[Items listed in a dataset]
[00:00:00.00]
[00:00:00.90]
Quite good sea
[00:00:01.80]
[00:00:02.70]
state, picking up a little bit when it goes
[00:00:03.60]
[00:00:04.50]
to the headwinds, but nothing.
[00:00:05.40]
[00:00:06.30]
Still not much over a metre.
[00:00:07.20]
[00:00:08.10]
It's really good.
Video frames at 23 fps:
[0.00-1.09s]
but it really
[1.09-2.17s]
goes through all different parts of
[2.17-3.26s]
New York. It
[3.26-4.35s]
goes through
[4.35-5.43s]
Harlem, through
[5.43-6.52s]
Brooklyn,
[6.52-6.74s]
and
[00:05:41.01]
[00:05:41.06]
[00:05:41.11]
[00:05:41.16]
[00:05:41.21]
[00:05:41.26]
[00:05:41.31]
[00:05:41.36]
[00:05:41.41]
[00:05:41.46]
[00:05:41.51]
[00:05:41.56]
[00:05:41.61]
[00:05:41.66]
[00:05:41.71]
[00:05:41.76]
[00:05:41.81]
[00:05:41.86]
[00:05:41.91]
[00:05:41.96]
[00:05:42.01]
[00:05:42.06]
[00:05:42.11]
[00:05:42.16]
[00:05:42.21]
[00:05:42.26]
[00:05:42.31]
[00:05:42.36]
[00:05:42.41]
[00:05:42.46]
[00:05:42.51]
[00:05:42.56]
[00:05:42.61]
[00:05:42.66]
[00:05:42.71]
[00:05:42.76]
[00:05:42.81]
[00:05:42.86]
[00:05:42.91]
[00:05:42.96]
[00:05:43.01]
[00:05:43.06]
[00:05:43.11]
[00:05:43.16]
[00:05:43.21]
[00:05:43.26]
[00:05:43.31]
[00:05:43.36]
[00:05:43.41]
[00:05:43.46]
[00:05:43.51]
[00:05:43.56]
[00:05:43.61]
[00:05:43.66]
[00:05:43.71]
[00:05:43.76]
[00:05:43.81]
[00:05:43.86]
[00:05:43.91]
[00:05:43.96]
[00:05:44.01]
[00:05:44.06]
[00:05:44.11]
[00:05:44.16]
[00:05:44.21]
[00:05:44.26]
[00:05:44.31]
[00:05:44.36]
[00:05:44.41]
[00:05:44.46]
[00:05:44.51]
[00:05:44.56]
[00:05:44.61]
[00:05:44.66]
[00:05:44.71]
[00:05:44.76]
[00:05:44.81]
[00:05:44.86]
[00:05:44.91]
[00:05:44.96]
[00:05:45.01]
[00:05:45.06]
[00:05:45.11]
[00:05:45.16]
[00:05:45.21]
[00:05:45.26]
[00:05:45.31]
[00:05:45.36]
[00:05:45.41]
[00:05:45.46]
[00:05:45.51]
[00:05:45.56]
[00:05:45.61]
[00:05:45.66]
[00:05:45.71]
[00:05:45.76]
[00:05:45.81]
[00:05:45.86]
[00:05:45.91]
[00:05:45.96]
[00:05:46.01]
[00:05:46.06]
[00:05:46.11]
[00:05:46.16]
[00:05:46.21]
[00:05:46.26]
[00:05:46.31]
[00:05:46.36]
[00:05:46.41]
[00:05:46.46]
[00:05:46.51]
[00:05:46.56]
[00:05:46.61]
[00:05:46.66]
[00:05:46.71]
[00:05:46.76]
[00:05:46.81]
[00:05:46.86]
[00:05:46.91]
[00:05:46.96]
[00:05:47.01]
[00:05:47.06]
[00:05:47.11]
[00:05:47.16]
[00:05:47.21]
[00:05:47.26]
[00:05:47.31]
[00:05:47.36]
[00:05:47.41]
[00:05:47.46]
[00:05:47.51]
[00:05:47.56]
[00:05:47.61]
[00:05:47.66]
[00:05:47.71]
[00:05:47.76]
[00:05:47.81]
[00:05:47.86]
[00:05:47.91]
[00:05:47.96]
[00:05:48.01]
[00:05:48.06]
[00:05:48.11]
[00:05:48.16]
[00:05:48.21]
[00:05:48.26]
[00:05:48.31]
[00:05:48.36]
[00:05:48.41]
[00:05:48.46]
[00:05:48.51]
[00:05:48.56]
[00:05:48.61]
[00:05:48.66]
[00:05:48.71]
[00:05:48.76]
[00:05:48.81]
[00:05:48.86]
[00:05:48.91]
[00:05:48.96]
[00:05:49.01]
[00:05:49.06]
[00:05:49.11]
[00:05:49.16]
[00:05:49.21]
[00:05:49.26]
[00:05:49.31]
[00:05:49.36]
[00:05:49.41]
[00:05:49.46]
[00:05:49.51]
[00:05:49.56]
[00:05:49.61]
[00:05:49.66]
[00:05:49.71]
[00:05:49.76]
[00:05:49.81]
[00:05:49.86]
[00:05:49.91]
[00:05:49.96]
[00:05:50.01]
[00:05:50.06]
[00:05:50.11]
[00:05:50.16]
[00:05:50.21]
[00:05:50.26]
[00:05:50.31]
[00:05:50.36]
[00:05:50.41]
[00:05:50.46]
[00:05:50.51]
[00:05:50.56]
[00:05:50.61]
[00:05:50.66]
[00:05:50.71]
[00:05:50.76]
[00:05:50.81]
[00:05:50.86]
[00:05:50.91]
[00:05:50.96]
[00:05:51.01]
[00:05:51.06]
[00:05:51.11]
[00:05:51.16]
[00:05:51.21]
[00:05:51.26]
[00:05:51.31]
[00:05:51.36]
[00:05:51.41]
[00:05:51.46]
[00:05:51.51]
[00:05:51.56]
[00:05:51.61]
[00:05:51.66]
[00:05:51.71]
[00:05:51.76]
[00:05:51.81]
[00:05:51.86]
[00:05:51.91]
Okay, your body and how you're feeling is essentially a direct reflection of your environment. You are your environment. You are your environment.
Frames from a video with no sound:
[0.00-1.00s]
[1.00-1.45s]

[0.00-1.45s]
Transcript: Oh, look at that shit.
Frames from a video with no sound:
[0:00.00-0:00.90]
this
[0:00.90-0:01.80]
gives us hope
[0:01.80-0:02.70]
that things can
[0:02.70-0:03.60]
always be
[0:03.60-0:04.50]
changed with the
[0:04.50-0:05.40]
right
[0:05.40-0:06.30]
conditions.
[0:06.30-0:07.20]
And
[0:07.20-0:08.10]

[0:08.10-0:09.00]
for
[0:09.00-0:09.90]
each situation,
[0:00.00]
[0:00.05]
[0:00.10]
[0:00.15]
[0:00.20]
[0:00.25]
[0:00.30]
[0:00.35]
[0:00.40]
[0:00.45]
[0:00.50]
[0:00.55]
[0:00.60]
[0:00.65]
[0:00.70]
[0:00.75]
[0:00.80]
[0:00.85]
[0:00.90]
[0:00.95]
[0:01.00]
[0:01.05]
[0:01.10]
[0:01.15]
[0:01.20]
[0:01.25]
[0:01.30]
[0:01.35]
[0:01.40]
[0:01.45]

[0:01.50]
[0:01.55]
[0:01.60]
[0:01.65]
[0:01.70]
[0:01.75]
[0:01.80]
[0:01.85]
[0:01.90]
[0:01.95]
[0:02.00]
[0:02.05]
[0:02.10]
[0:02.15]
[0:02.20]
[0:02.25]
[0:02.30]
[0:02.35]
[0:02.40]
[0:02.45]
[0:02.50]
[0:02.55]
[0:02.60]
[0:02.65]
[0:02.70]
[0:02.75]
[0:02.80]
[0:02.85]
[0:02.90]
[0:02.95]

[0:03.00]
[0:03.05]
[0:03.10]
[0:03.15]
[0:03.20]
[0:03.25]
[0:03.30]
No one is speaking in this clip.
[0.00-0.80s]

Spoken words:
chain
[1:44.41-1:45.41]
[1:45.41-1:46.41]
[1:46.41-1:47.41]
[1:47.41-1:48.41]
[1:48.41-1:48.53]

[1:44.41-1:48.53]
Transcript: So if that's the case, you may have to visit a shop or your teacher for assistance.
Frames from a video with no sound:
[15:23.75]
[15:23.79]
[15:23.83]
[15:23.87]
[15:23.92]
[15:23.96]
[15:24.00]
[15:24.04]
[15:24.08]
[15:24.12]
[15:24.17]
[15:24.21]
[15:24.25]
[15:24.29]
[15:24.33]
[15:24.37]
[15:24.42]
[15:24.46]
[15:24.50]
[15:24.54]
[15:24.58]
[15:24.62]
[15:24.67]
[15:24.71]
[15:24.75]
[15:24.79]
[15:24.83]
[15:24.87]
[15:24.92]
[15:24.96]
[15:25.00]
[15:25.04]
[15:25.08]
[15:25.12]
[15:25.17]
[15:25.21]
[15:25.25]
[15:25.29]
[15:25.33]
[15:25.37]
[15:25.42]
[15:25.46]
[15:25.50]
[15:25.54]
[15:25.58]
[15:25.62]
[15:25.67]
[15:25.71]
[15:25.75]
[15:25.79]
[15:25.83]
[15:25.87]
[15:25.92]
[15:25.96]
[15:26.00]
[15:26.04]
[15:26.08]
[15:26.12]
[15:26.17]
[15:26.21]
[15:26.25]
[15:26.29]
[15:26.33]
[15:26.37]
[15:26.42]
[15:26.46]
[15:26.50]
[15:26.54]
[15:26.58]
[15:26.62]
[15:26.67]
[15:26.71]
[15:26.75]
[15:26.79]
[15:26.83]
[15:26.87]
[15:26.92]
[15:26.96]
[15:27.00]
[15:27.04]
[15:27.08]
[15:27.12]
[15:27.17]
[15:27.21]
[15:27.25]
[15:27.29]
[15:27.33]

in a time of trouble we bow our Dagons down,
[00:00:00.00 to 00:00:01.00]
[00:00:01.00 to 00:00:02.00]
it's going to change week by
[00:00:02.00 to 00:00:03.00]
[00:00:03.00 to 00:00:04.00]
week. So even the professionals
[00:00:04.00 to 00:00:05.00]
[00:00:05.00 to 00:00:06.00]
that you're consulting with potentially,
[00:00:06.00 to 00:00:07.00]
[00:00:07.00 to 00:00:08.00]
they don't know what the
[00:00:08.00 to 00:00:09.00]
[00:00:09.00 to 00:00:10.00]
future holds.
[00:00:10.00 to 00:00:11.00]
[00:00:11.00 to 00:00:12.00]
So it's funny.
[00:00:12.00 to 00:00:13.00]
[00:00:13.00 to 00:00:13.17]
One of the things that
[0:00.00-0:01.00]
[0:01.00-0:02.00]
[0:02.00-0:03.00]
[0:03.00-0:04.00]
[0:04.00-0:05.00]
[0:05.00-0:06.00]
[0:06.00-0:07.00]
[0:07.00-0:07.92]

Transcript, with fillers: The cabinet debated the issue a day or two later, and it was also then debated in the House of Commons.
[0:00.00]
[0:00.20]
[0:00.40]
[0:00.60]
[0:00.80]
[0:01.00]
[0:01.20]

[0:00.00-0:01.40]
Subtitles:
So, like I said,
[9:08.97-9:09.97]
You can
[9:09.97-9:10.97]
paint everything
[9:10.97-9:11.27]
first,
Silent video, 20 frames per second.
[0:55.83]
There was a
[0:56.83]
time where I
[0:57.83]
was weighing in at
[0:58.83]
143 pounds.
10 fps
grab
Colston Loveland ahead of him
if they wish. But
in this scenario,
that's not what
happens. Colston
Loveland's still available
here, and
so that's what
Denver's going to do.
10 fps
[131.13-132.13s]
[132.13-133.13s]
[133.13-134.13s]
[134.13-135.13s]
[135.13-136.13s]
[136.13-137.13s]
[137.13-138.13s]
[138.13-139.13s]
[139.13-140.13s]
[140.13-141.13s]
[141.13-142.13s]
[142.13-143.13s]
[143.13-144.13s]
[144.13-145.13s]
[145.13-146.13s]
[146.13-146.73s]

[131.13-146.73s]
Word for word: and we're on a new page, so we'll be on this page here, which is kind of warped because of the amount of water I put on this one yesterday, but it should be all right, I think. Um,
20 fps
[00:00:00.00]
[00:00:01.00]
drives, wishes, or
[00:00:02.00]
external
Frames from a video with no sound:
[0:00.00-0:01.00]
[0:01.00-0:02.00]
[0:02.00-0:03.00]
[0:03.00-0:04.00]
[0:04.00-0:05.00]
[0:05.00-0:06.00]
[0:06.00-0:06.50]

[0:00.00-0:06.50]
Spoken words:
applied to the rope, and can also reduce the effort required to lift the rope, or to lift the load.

● Task:
Show all of the lines above in which "Transcript" is present.

● Answer section:
Transcript: Oh, look at that shit.
Transcript: So if that's the case, you may have to visit a shop or your teacher for assistance.
Transcript, with fillers: The cabinet debated the issue a day or two later, and it was also then debated in the House of Commons.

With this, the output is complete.